Les banques ont eu tendance ces dernières années à supprimer les agents d'accueil en agence, face à une moindre fréquentation, et à faire monter en compétence leurs conseillers afin de les spécialiser dans des domaines d'expertise comme la gestion de patrimoine, l'immobilier, le divorce, la succession, etc, pour répondre à des moments de vie dans lesquels les clients ont besoin d'être accompagnés mais n'ont pas toujours le sentiment de l'être par leur banquier.

« Le prix maximum envisagé est de 24 euros, soit quasiment celui d'une consultation d'un médecin généraliste. Les banques espéraient entre 60 et 80 euros pour un entretien d'une heure et demie, plus proche du prix de la consultation d'un spécialiste, sachant qu'un avocat c'est plutôt 300 euros » a comparé le consultant de Deloitte. « Or notre estimation est qu'un tel rendez-vous coûte 100 euros de l'heure, en moyenne nationale, c'est plus cher à Paris » a-t-il relevé.

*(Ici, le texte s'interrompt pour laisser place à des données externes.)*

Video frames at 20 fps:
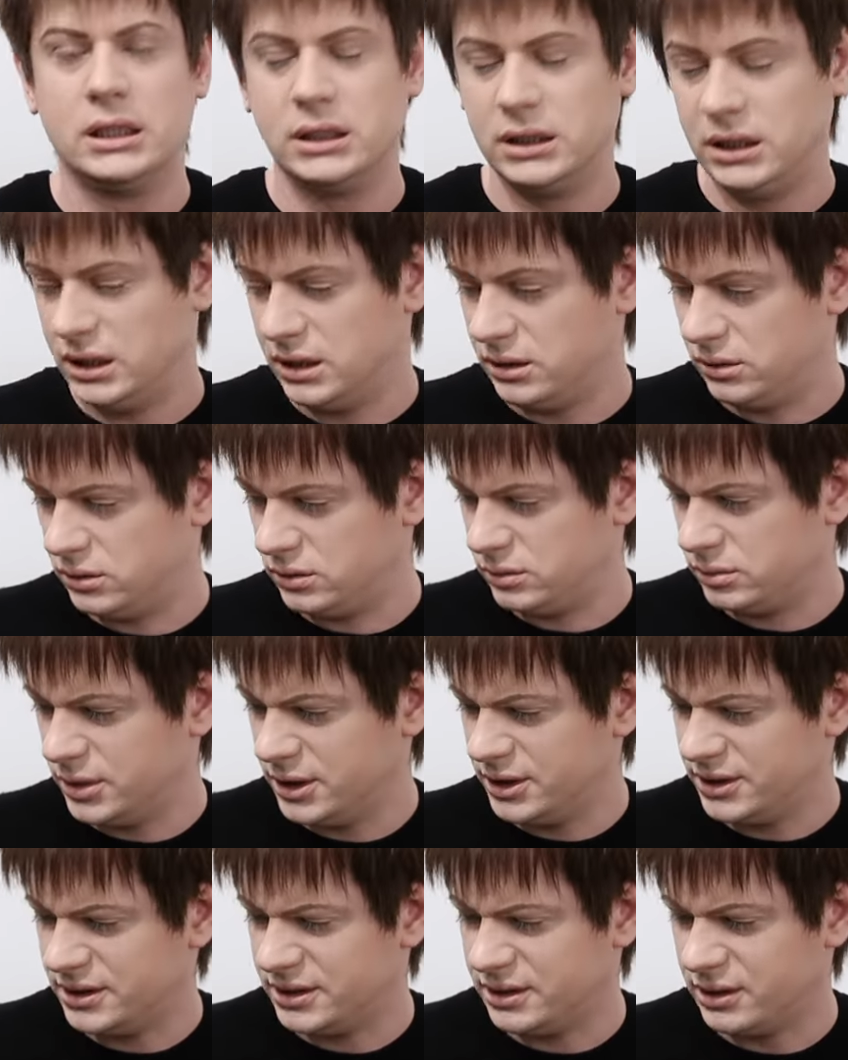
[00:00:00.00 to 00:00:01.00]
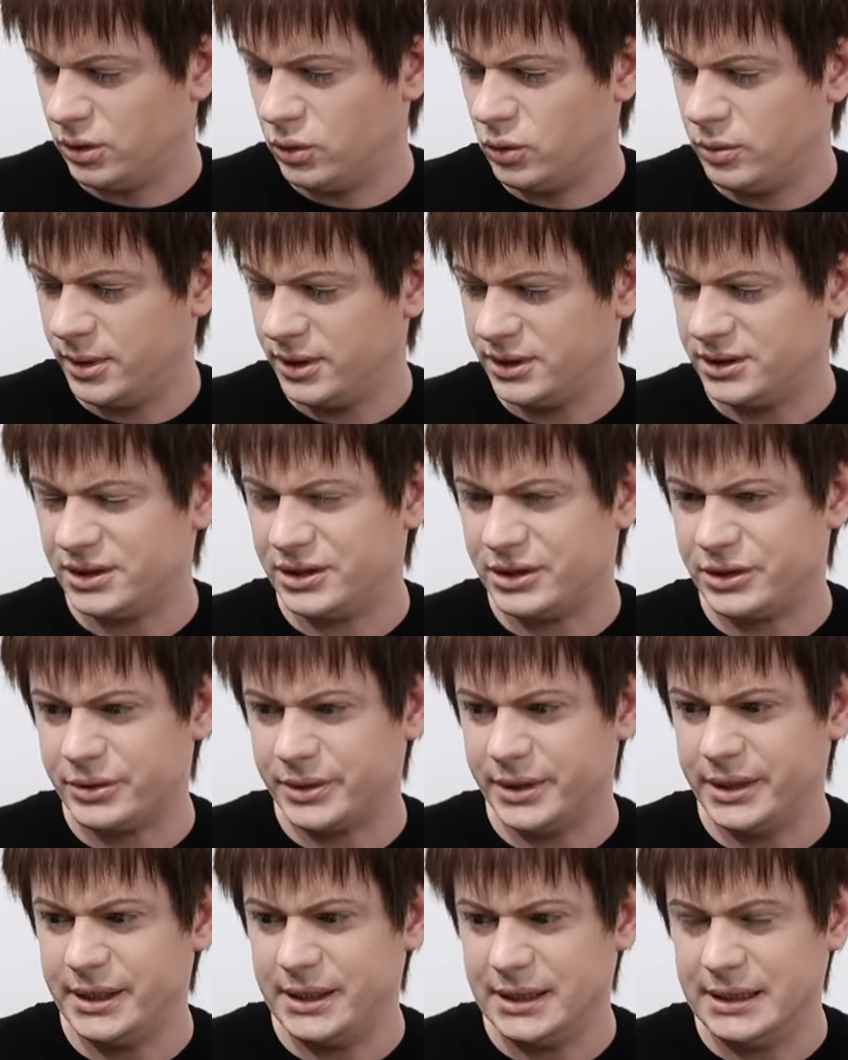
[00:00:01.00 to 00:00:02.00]
yeah, almost
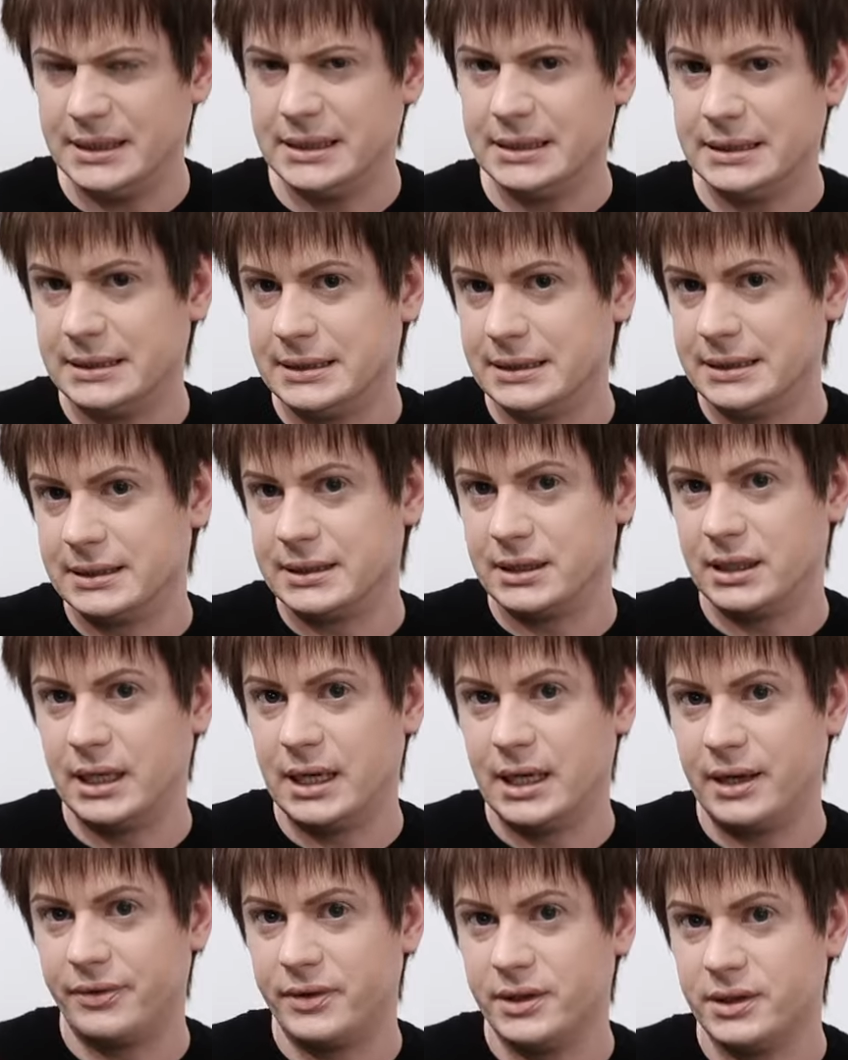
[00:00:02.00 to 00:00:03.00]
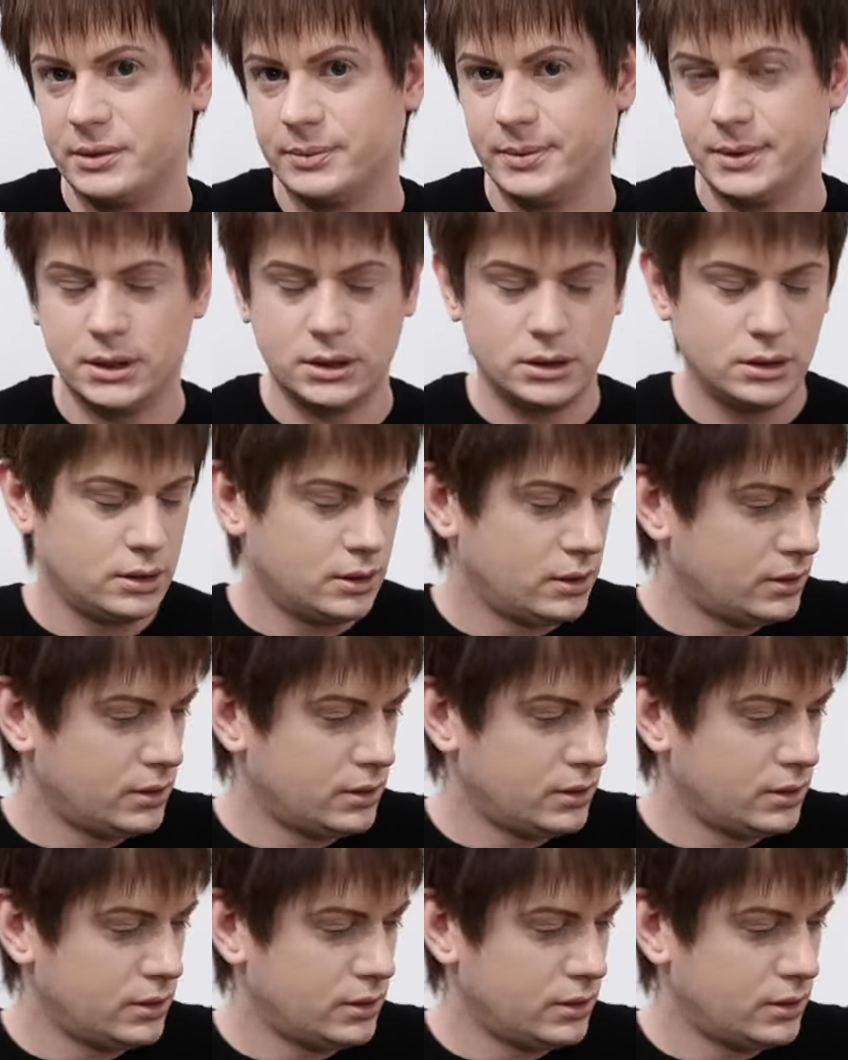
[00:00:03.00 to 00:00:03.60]
3 years since I had this one.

Et ce rendez-vous ne génère pas forcément 100 euros de produit net bancaire. L'équation s'annonce compliquée pour les banques se lançant dans cette voie. Le conseil payant pourrait être déduit ensuite des frais de dossier par exemple, comme un devis peut l'être sur la facture définitive de certains prestataires. Une grande banque française nous a confié y réfléchir sérieusement.

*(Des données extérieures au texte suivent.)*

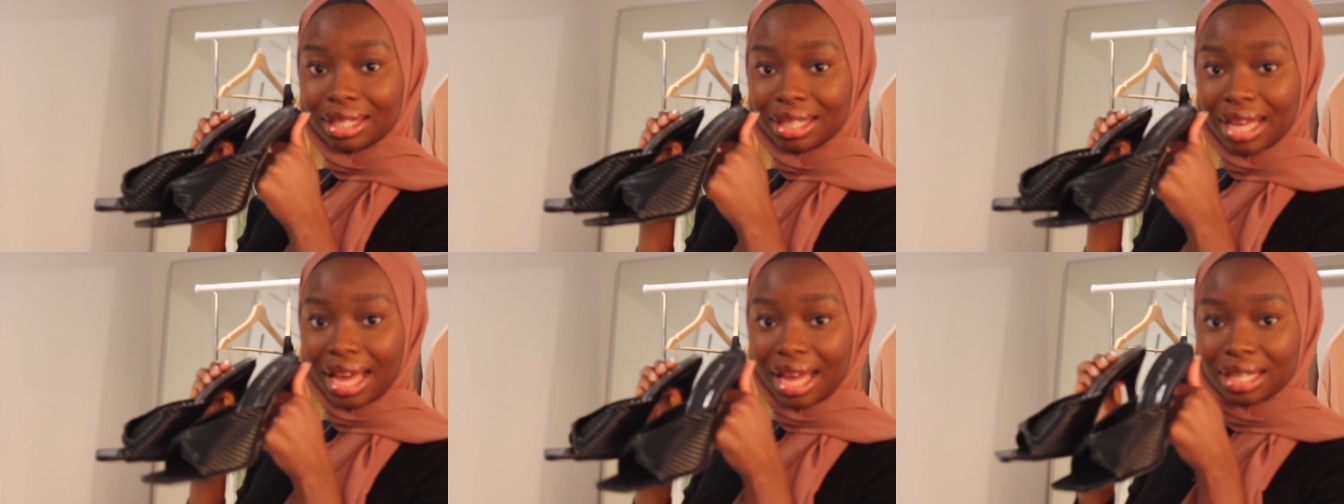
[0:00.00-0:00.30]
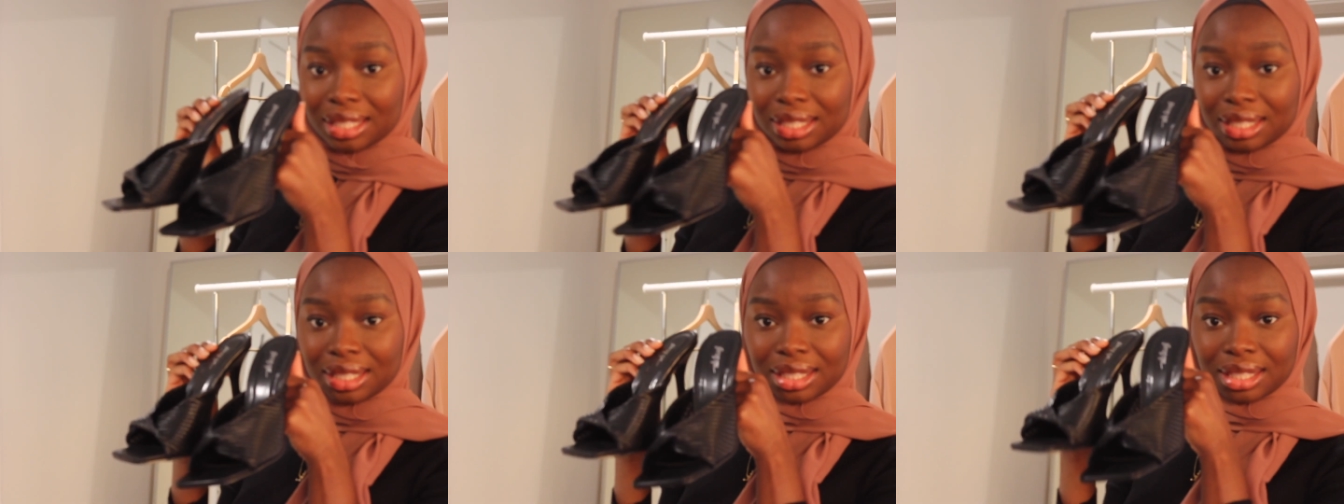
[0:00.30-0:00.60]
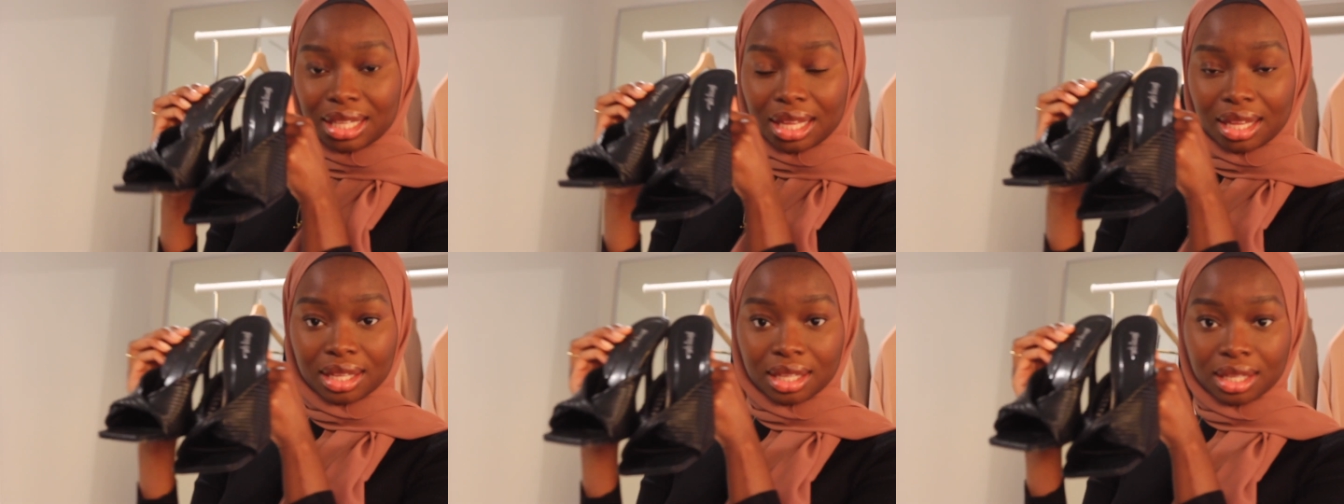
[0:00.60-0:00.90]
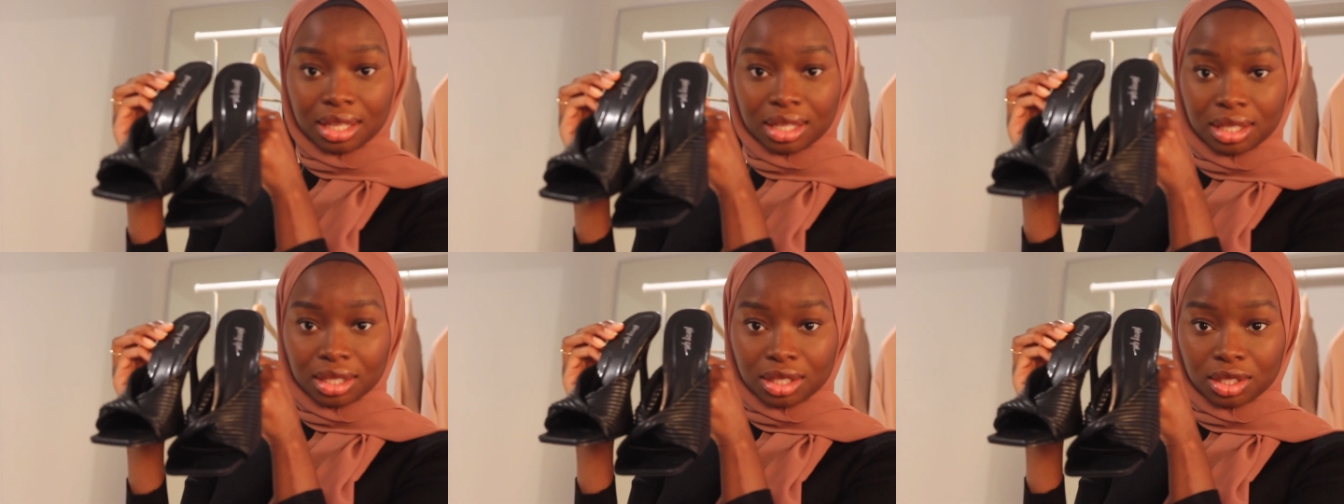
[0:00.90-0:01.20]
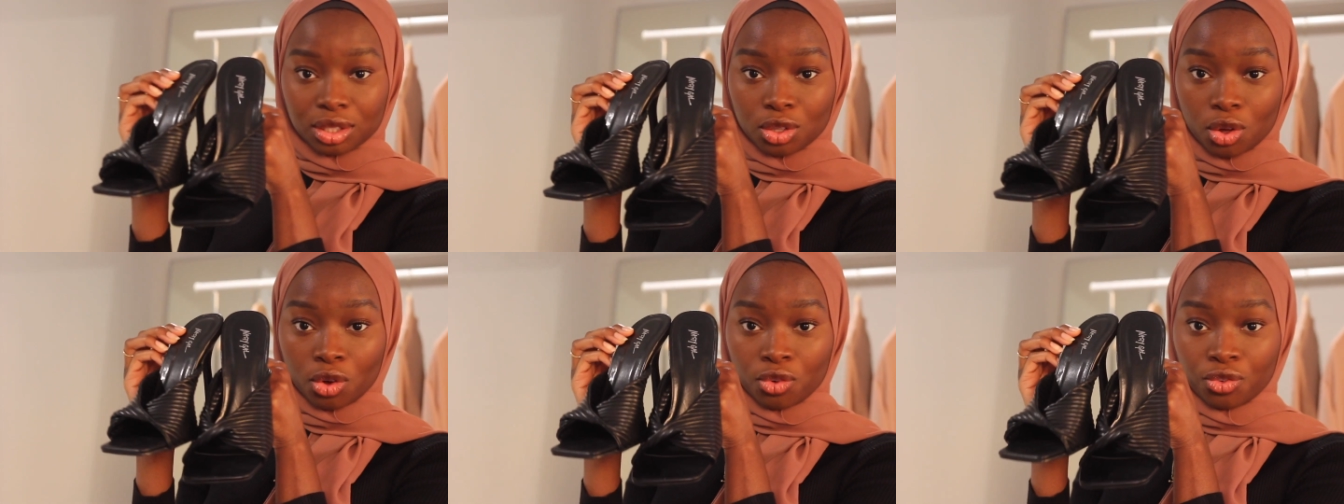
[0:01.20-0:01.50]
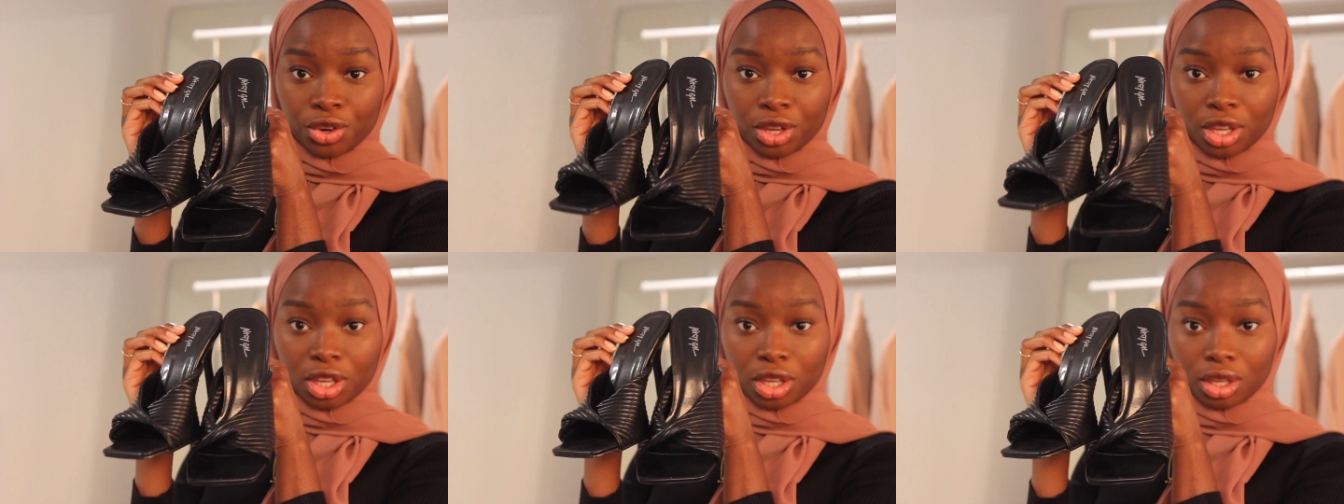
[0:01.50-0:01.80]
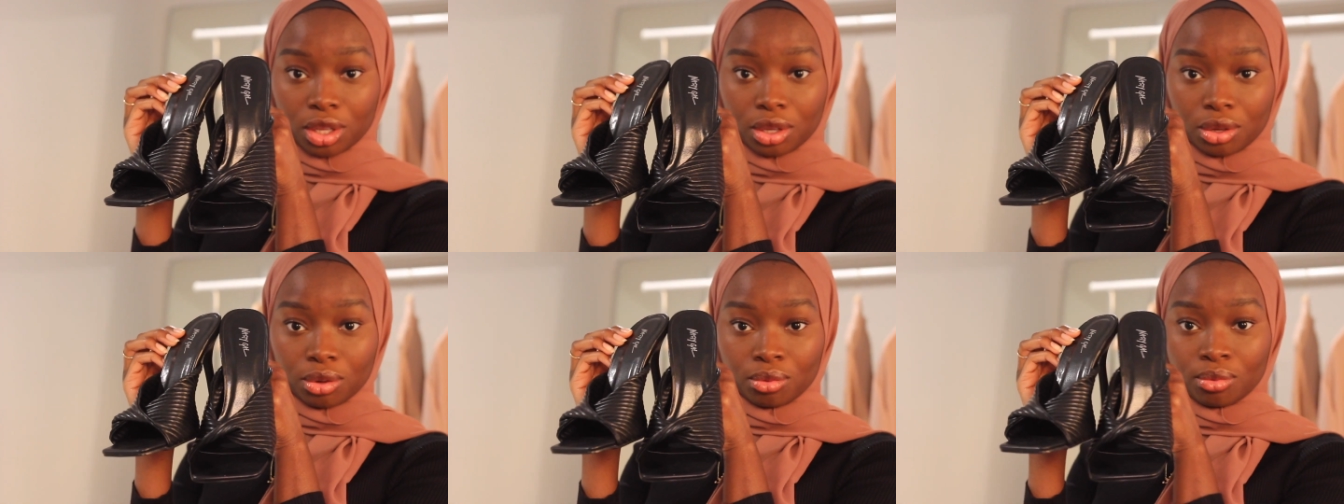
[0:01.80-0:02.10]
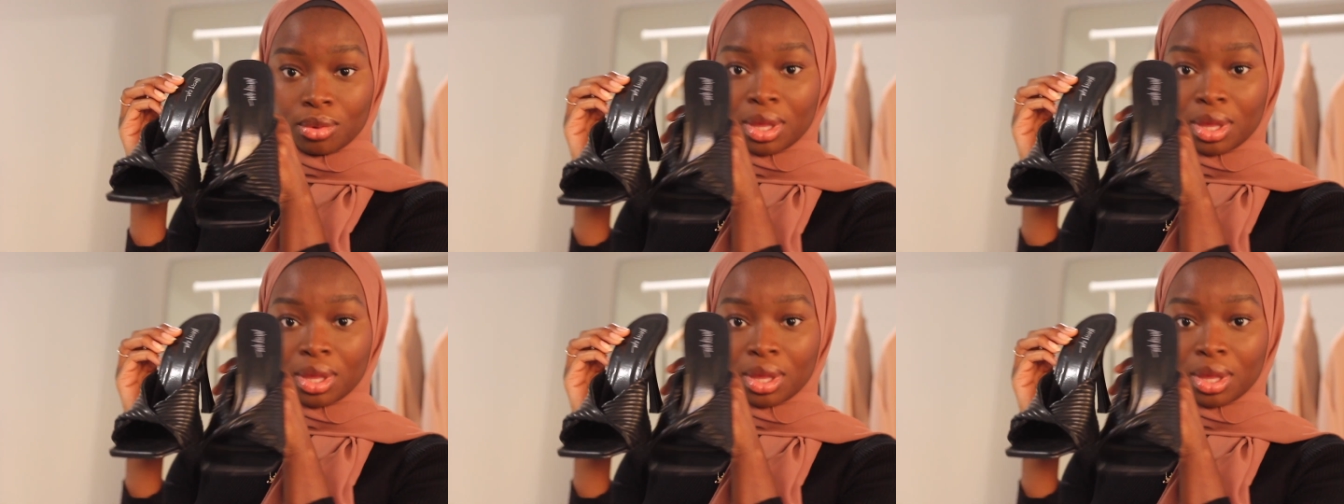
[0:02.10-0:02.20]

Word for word: Yes so freaking cute.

La banque gratuite, sujet de crispation

Quant au revers de la médaille, la banque gratuite, elle demeure un sujet de crispation dans la profession. Sous l'effet de la réglementation, les banques, tenues de clarifier leurs brochures tarifaires, avaient généralisé les frais de tenue de compte à partir de 2016. Elles ont dû aussi s'engager à plafonner les frais pour la clientèle fragile et à geler les tarifs cette année, pendant la crise des Gilets jaunes.

Les frais restent pourtant le point d'amélioration prioritaire pour les clients et de loin. En effet, dans l'étude de Deloitte, à la question « sur quels domaines souhaiteriez-vous que votre banque principale progresse en priorité ? », les Français sondés répondent à 56% le montant des frais bancaires, devant la rémunération des produits d'épargne et de placement (40%) et le coût des crédits (30%), alors que la facilité d'usage des outils digitaux, très mise en avant par toutes les banques, n'arrive que loin derrière à 9%. Ce qui peut vouloir dire qu'ils sont très satisfaits des applis de leur banque ou que leur préoccupation est tout simplement ailleurs !

La banque gratuite, c'est aussi une question de principe, et de modèle d'affaires. Au lancement d'Orange Bank, dont le service de base (compte et carte) est gratuit (sous réserve d'effectuer trois opérations par mois), le patron de Société Générale, Frédéric Oudéa, avait insisté sur  le fait que « la banque n'est pas gratuite », puisqu'elle nécessite notamment « des investissements pour garantir la sécurité des dépôts et la sécurité des données ». Sa filiale en ligne Boursorama pratique toutefois le tout-gratuit et les offres de bienvenue, ce qui l'empêche d'être rentable, comme Orange Bank. Crédit Agricole a lancé de son côté une offre entrée de gamme à 2 euros par mois baptisée Eko en mettant en avant qu'elle donnait accès à un conseiller dans l'agence de son choix.

Lire aussi : « La banque n'est pas gratuite », rappelle Frédéric Oudéa à Orange

L'enjeu de la banque dite du quotidien reste central pour les banques. Elles ont besoin des dépôts pour pouvoir réaliser leur métier d'intermédiation et accorder des prêts. Elles ne peuvent se passer de la banque transactionnelle, tous les flux de paiement qu'elles ne doivent pas laisser filer chez les néobanques, au risque de perdre l'accès à de précieuses données qui pourraient être exploitées pour proposer des offres ciblées.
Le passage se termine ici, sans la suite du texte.